• ASSIGNMENT:
Give the data again exactly as it appears, excluding any pictures.

====== AVAILABLE RECORDS

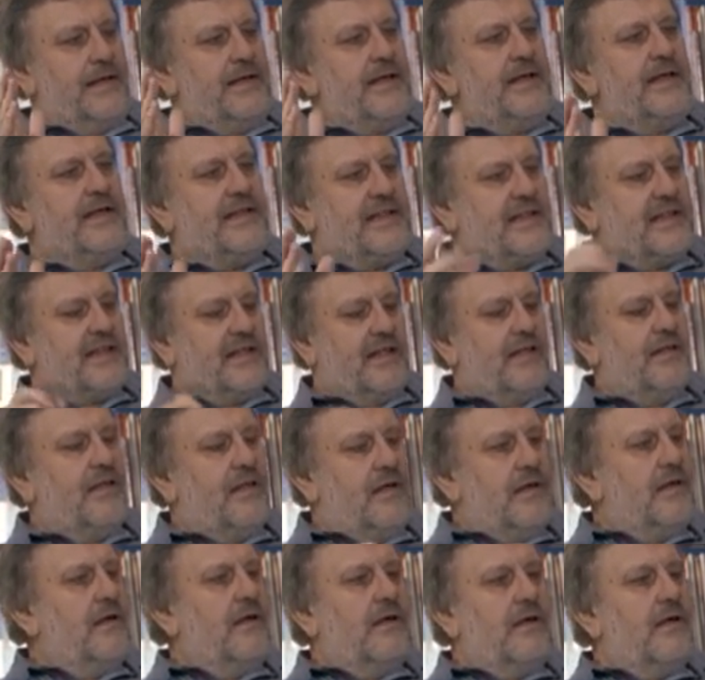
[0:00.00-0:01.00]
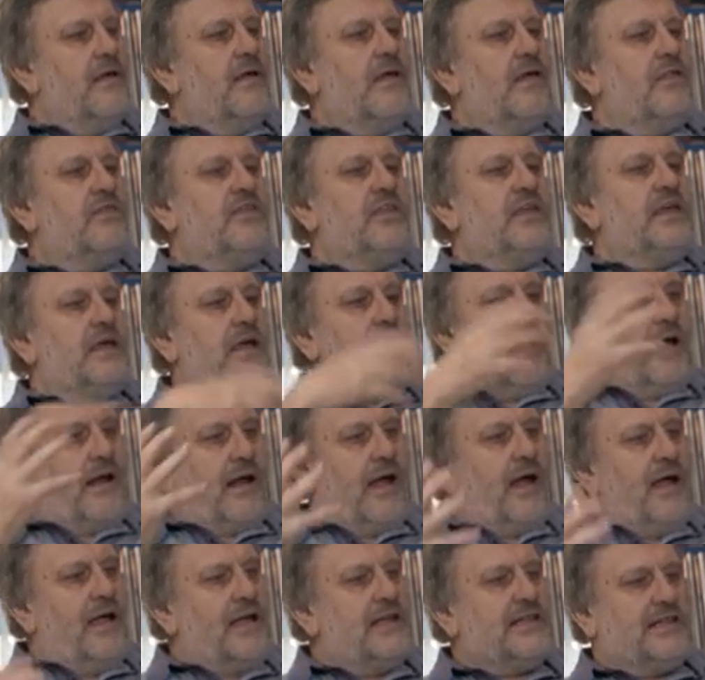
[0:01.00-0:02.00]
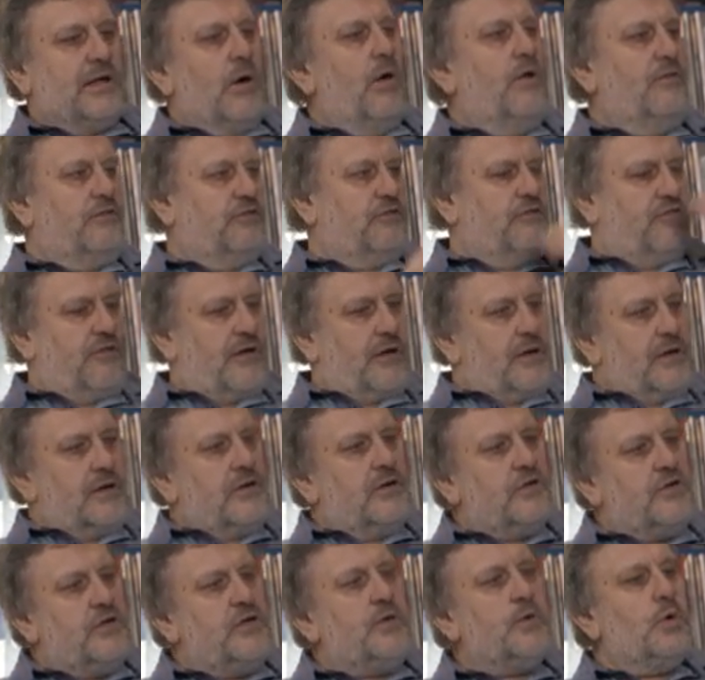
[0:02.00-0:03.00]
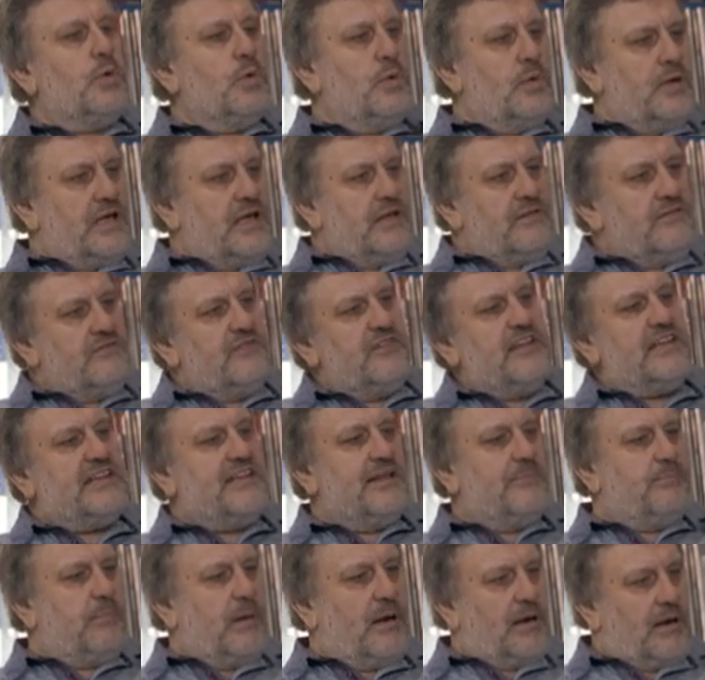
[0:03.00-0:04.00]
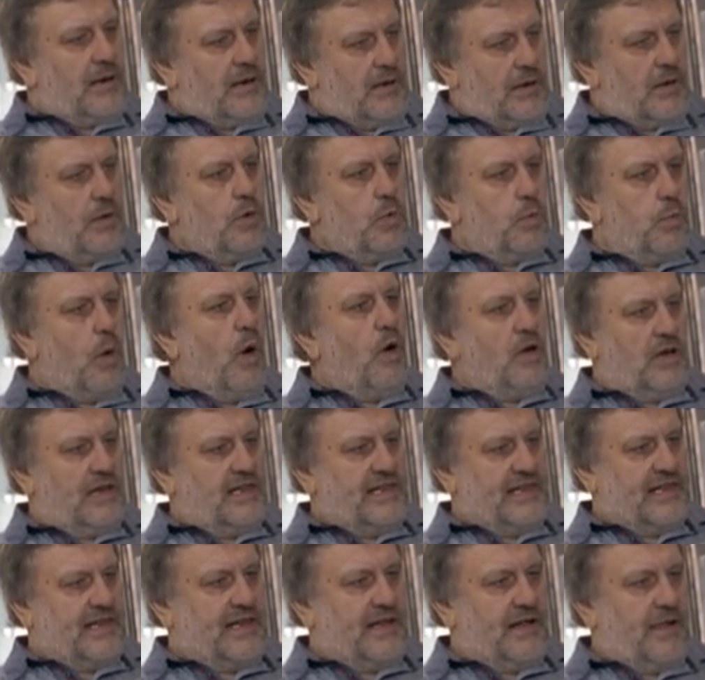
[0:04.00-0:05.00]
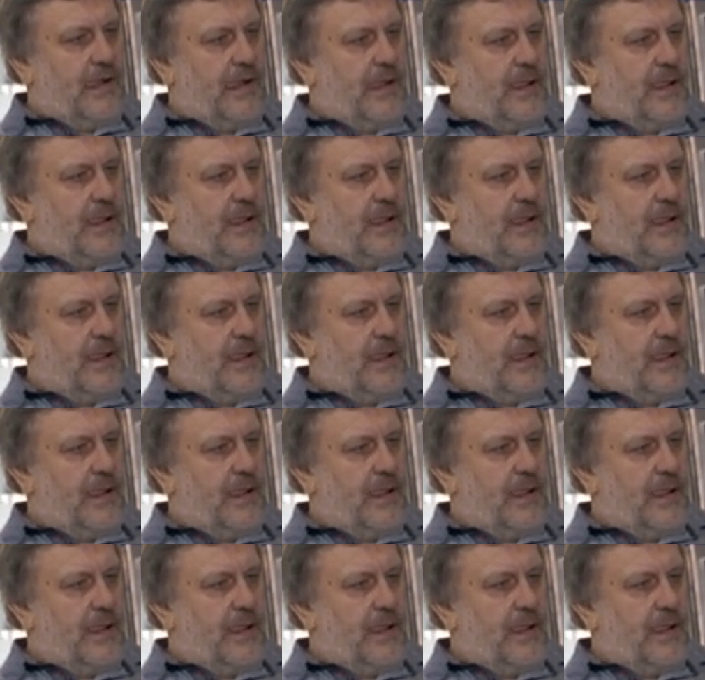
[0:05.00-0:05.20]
is the rise of new invisible walls.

============

• ANSWER FOR THE TASK:
[0:00.00-0:01.00]
[0:01.00-0:02.00]
[0:02.00-0:03.00]
[0:03.00-0:04.00]
[0:04.00-0:05.00]
[0:05.00-0:05.20]
is the rise of new invisible walls.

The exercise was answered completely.